**** ENTRIES SUPPLIED ****

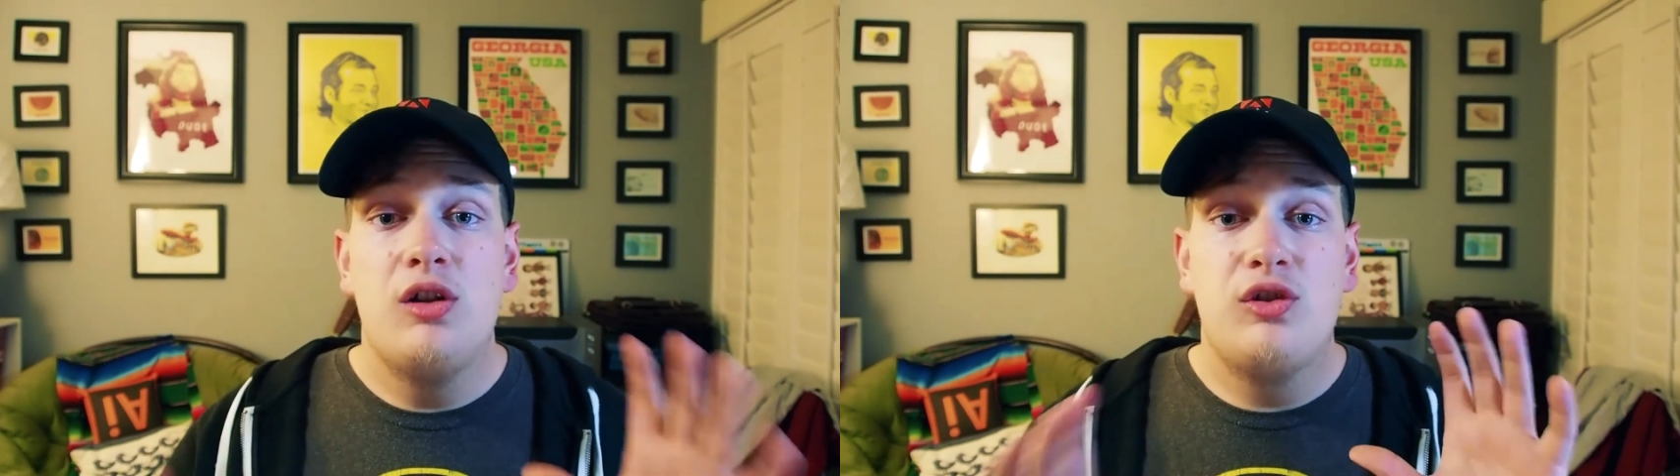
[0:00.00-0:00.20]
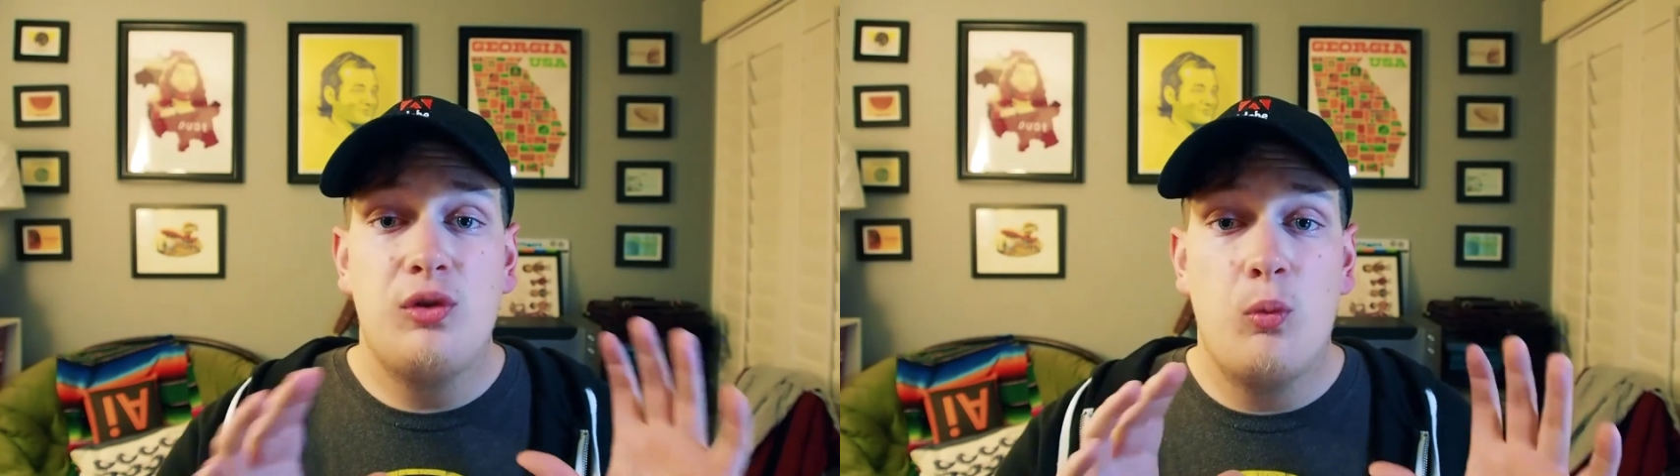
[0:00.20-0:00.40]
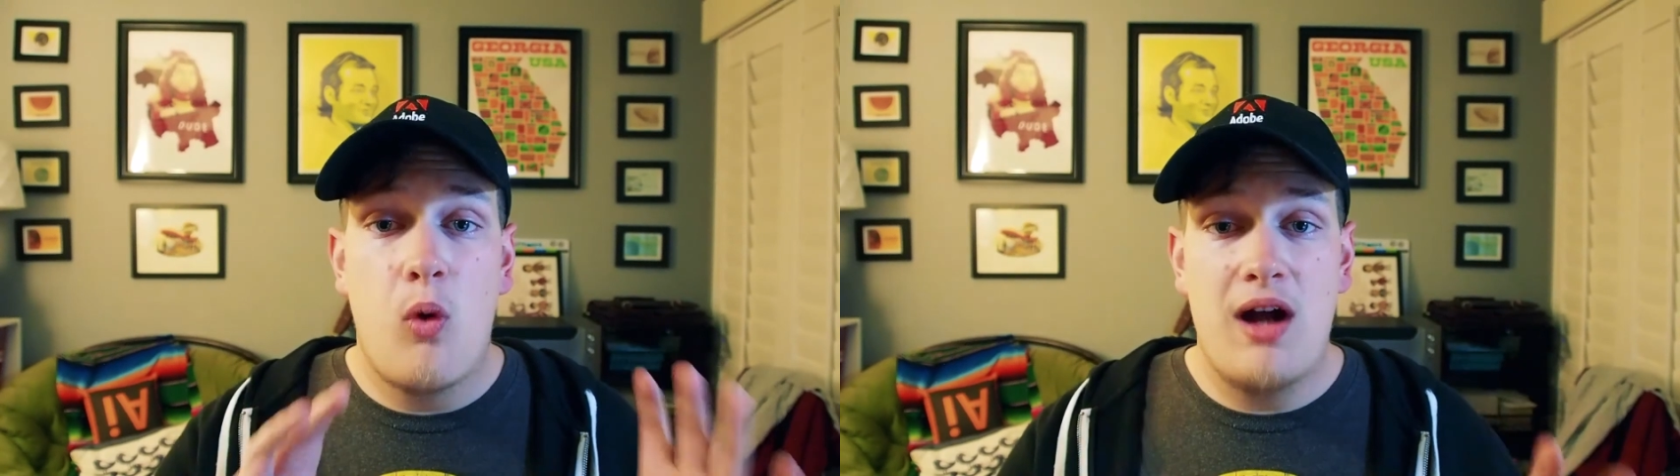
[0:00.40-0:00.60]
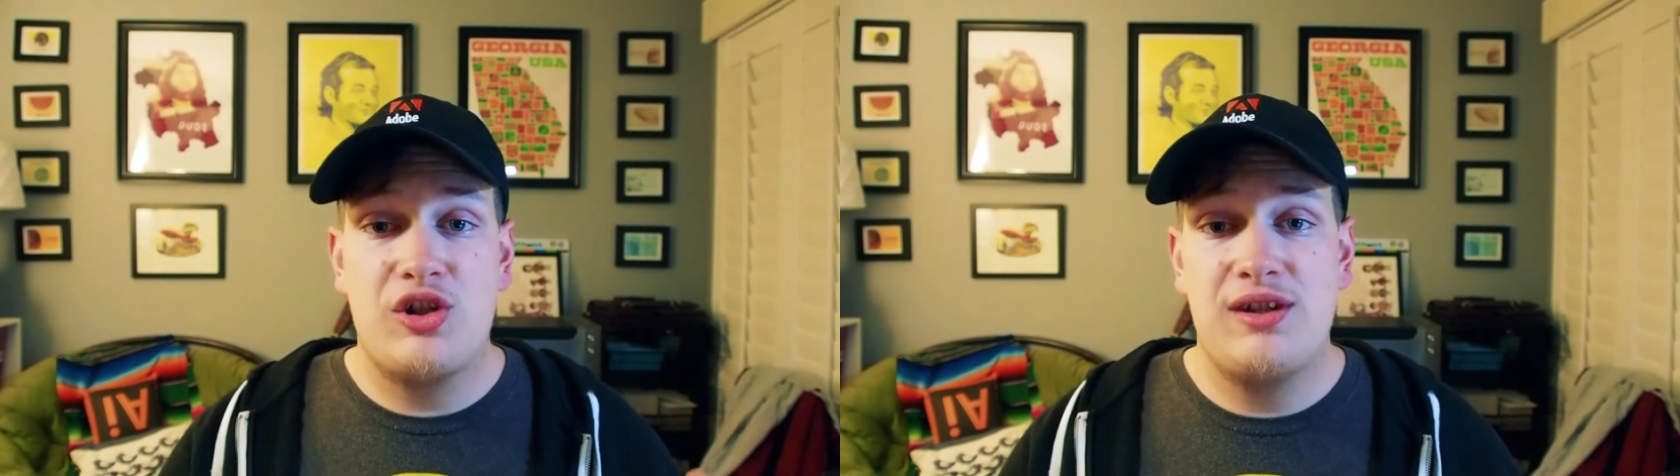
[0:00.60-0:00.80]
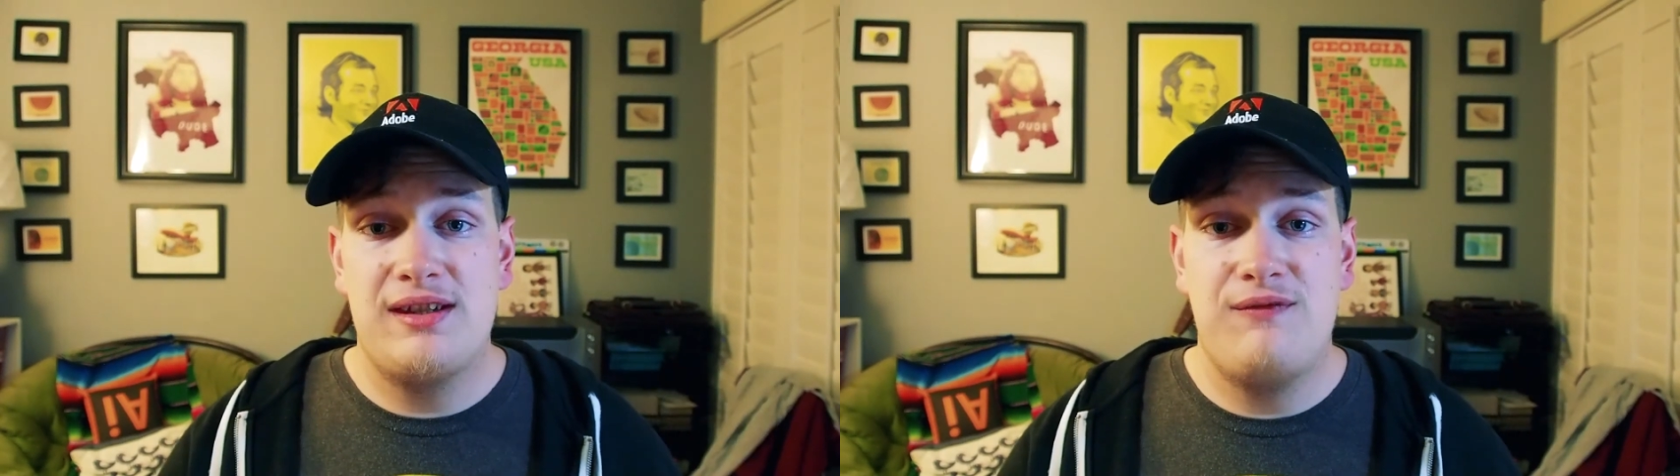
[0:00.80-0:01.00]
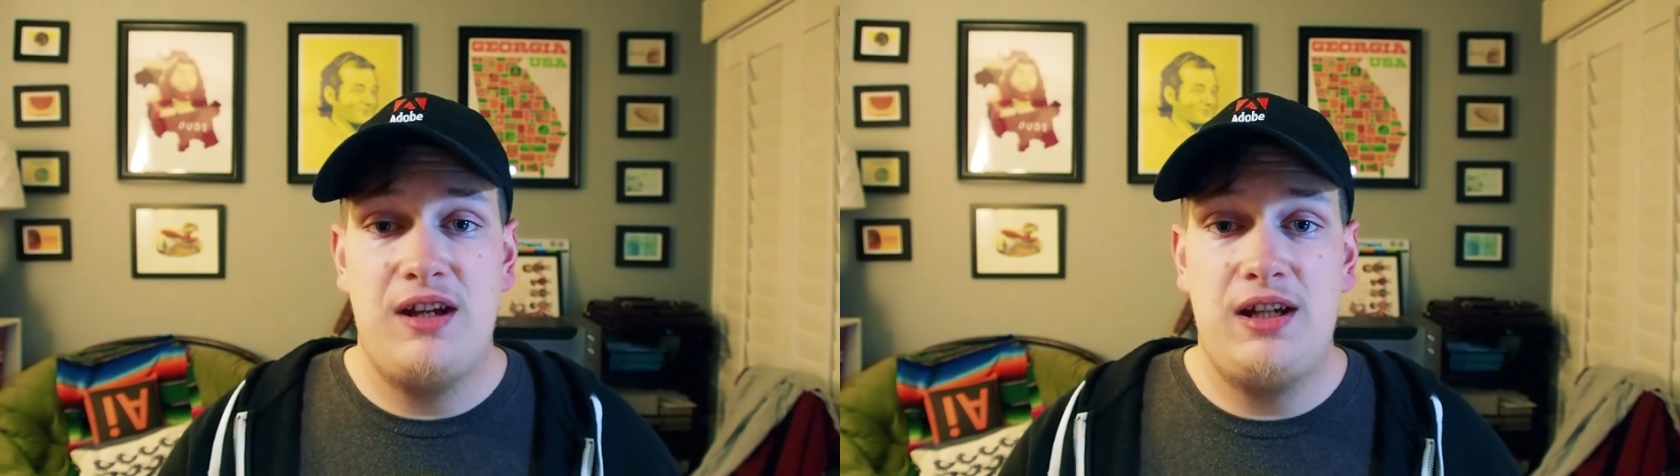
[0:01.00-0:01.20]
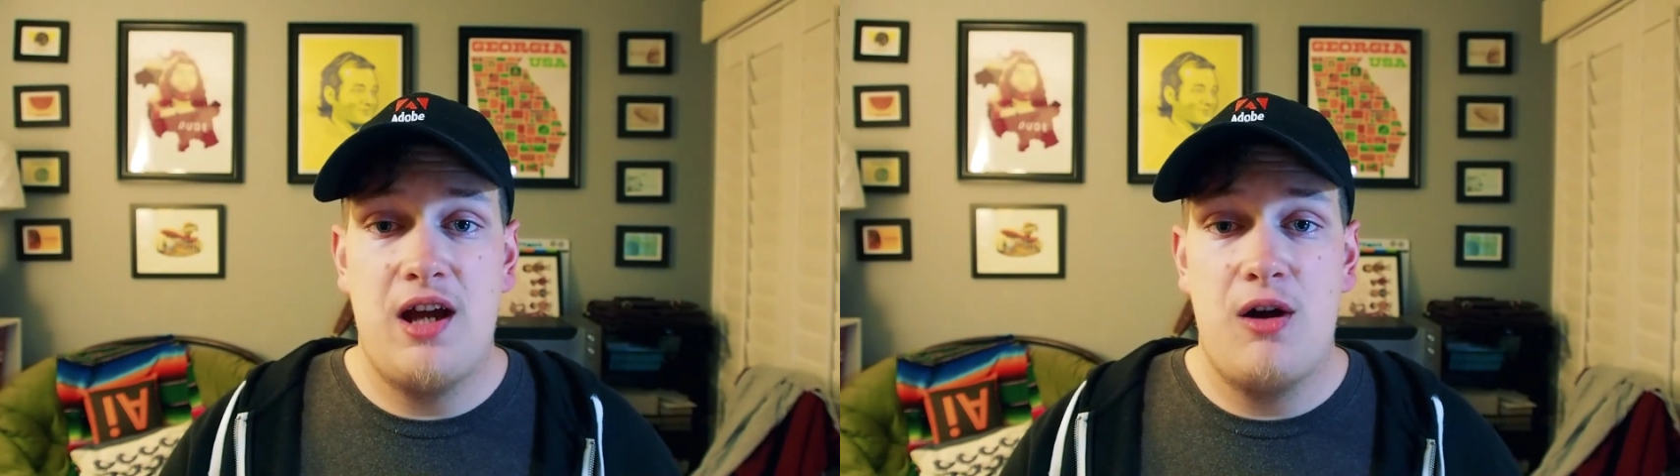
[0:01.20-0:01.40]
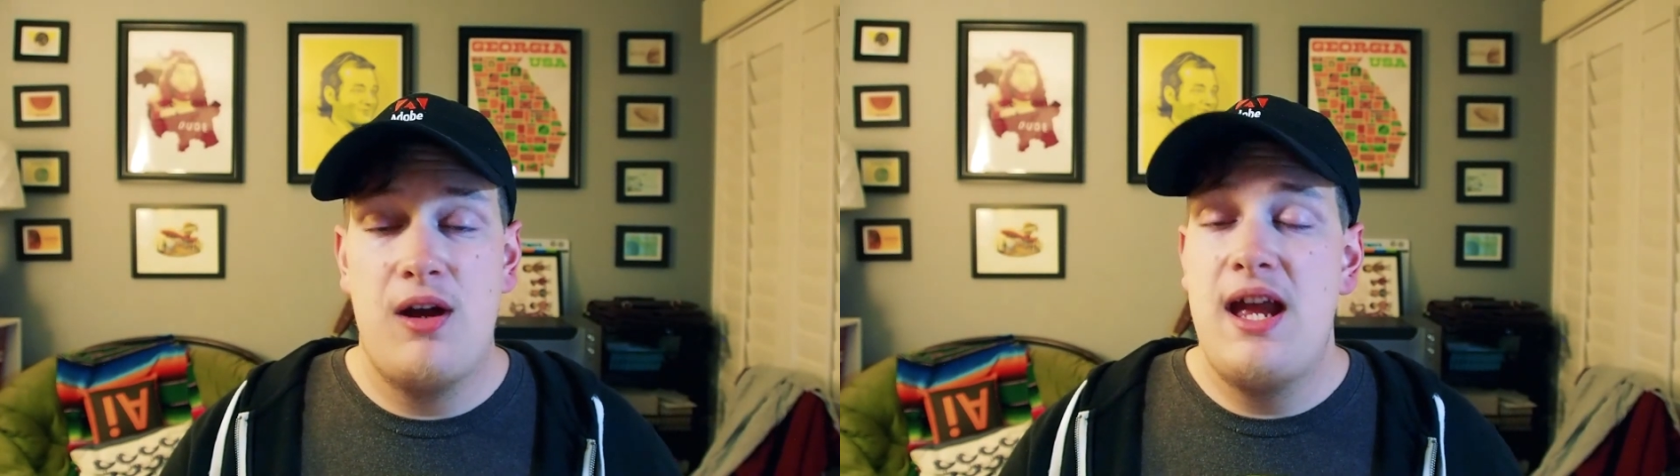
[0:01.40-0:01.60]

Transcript: to watch this video.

****

**AIM OF THE EXERCISE:**
Repeat the preceding records exactly but drop the images.

**REPLY:**
[0:00.00-0:00.20]
[0:00.20-0:00.40]
[0:00.40-0:00.60]
[0:00.60-0:00.80]
[0:00.80-0:01.00]
[0:01.00-0:01.20]
[0:01.20-0:01.40]
[0:01.40-0:01.60]

Transcript: to watch this video.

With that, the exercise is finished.